TASK OBJECTIVE: Verbatim transcription with images omitted: return the entries below in full.

RECORD EXTRACTS:
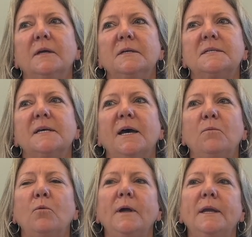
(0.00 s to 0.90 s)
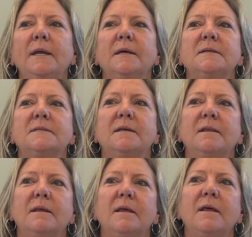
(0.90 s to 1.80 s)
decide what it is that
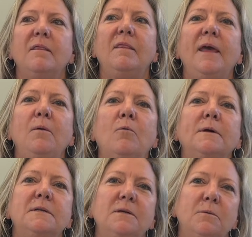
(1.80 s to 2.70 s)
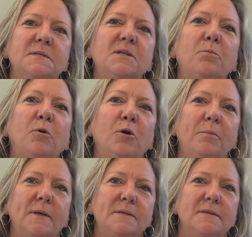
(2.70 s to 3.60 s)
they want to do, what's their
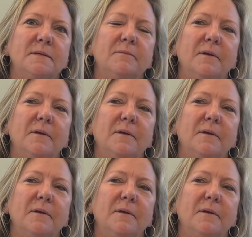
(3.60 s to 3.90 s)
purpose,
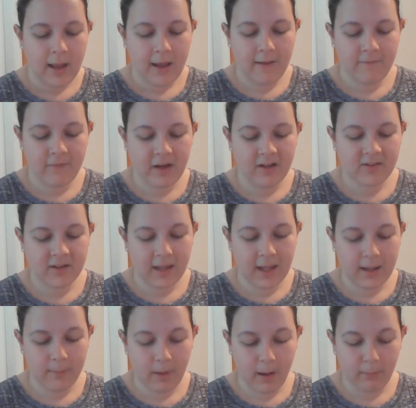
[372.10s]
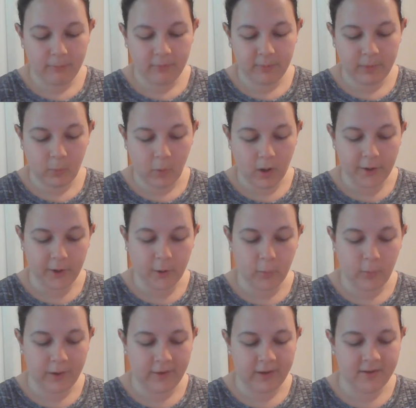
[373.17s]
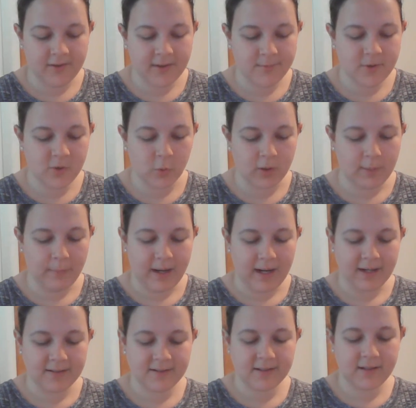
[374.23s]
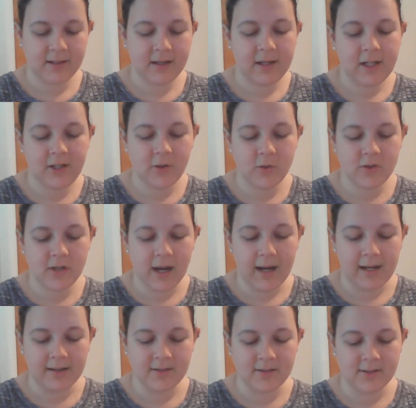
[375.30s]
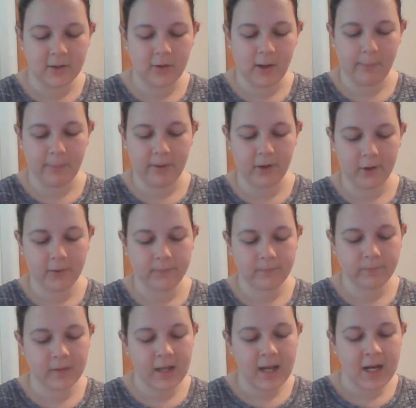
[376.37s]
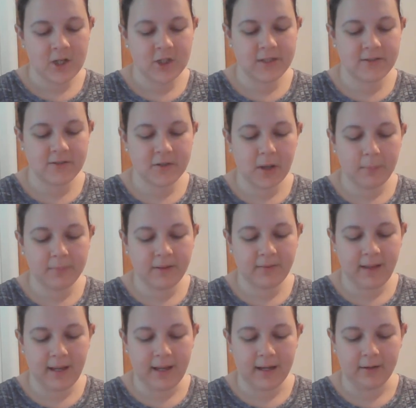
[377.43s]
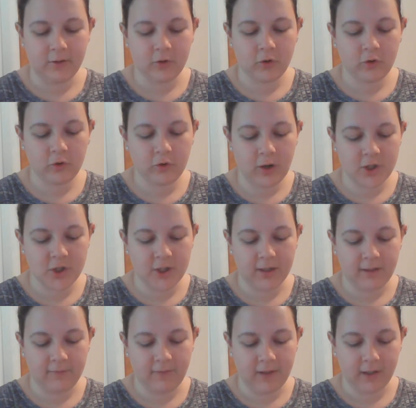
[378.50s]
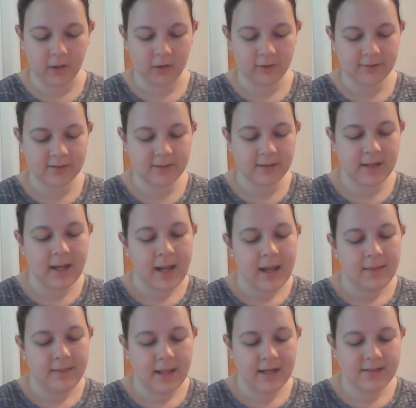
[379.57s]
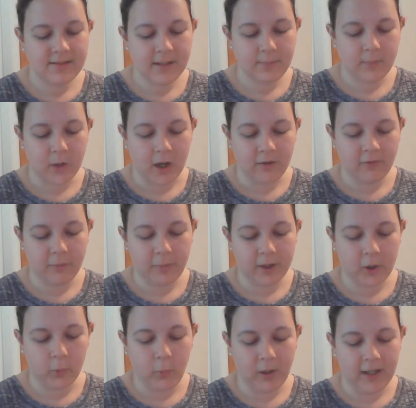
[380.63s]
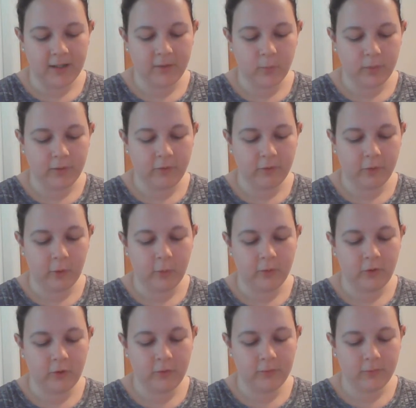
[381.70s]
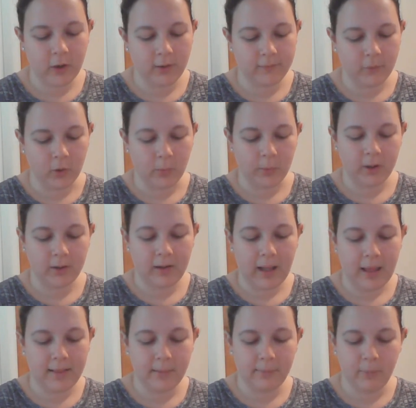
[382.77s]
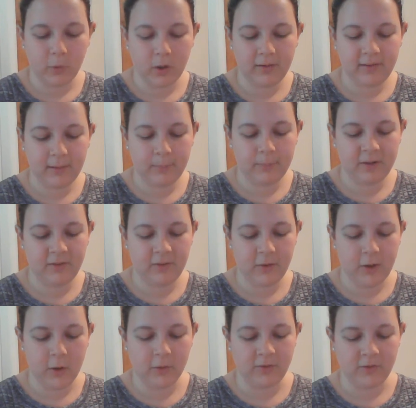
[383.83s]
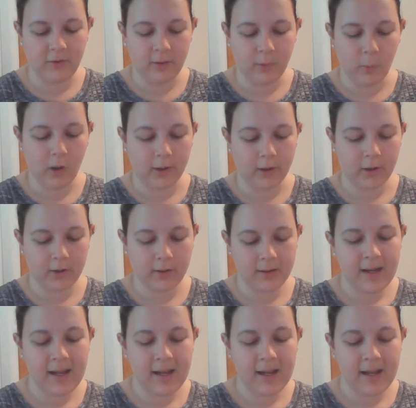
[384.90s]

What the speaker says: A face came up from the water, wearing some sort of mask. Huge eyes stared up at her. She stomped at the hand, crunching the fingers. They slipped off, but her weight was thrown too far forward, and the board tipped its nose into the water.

SOLUTION FOR THIS EXERCISE:
(0.00 s to 0.90 s)
(0.90 s to 1.80 s)
decide what it is that
(1.80 s to 2.70 s)
(2.70 s to 3.60 s)
they want to do, what's their
(3.60 s to 3.90 s)
purpose,
[372.10s]
[373.17s]
[374.23s]
[375.30s]
[376.37s]
[377.43s]
[378.50s]
[379.57s]
[380.63s]
[381.70s]
[382.77s]
[383.83s]
[384.90s]

What the speaker says: A face came up from the water, wearing some sort of mask. Huge eyes stared up at her. She stomped at the hand, crunching the fingers. They slipped off, but her weight was thrown too far forward, and the board tipped its nose into the water.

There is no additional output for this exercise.